Acquisition Price / # of Users – Social Gaming
Electronic Arts/Playfish (Nov ‘09)3 $5.00-$6.67
Acquisition Price / # of Users – Social Networking
NewsCorp/MySpace (July ’05)4 $28.00
Private Market Valuation / # of Users
Facebook Secondary Market (Jun’10)5 $50.00
Zynga Secondary Market (Apr ‘10)6 $16.88
Strategic Rationale
The acquisition of Playdom continues to demonstrate Disney’s evolving strategy around games and their continued leverage of new distribution platforms for their content. Until fairly recently, Disney has been content with an out-licensing strategy, allowing others to develop and publish PC and console games based on Disney characters and brands. Playdom is the most notable acquisition in a series of acquisitions that really started with the acquisition of Club Penguin in August 2007. Playdom brings Disney a top brand, 38mm active players, top notch social game development talent, experience with the virtual goods revenue model and social networking credibility. There are clearly numerous opportunities for Disney to build upon Playdom’s success with its world-recognized characters and content.
Architect Partners’ Observations
We put this transaction into the blockbuster category: dramatic value creation in a very short period of time. So what makes Playdom and social gaming so attractive? Jeremy Liew, (Managing Director at Lightspeed Venture Partners) has a compelling post on this topic. A few additional observations:
1) Playdom was one of a few social gaming companies who were able to quickly build users and revenues by leveraging the immense user base of social networking sites such as Facebook and MySpace. This opportunity has since been constrained as Facebook (and others) implemented spam-and-privacy-related restrictions. Recently, Facebook restricted notifications of users’ latest game score or game activities, and prohibited the sending of viral invitations, which impacts the ability of users to discover, try or play new games.

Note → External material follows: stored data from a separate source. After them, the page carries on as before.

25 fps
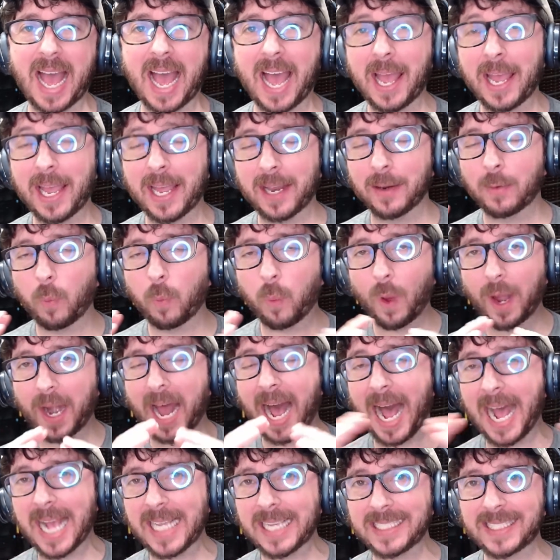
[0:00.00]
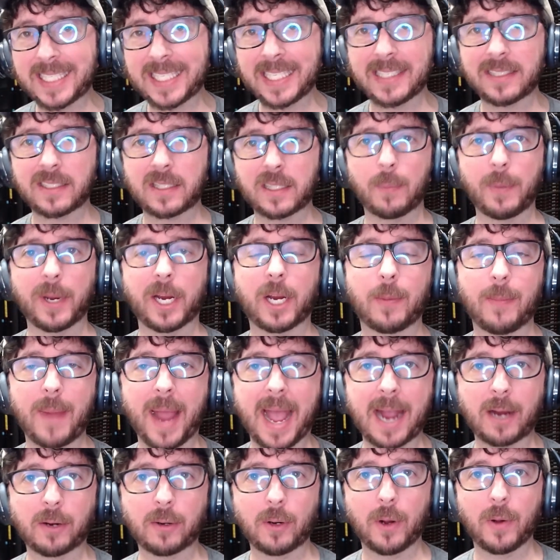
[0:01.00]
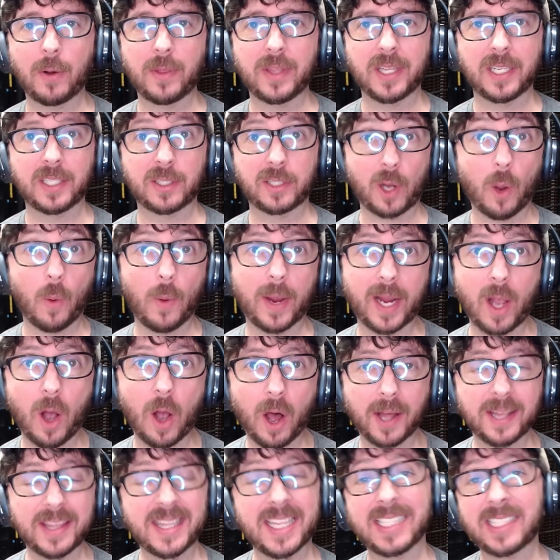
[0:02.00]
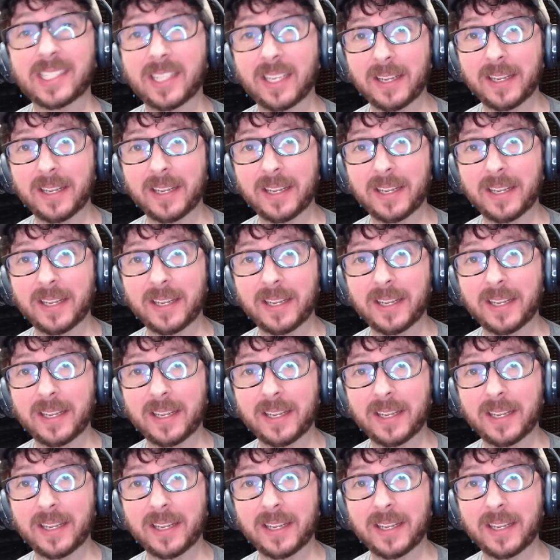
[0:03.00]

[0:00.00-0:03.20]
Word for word: and what I see is the bigger macro that's going on that's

2) Costs of game development and distribution have to-date been extremely low. It is estimated that the average social game costs $100K-$200K versus $30mm-$50mm for a top PC or game platform title.
3) High-margin monetization: Playdom and other social game vendors drive revenue largely via sale of virtual goods. Virtual goods are non-physical objects that are purchased for use in online games, such as digital clothing or weapons for avatars. The gross margin is essentially infinite.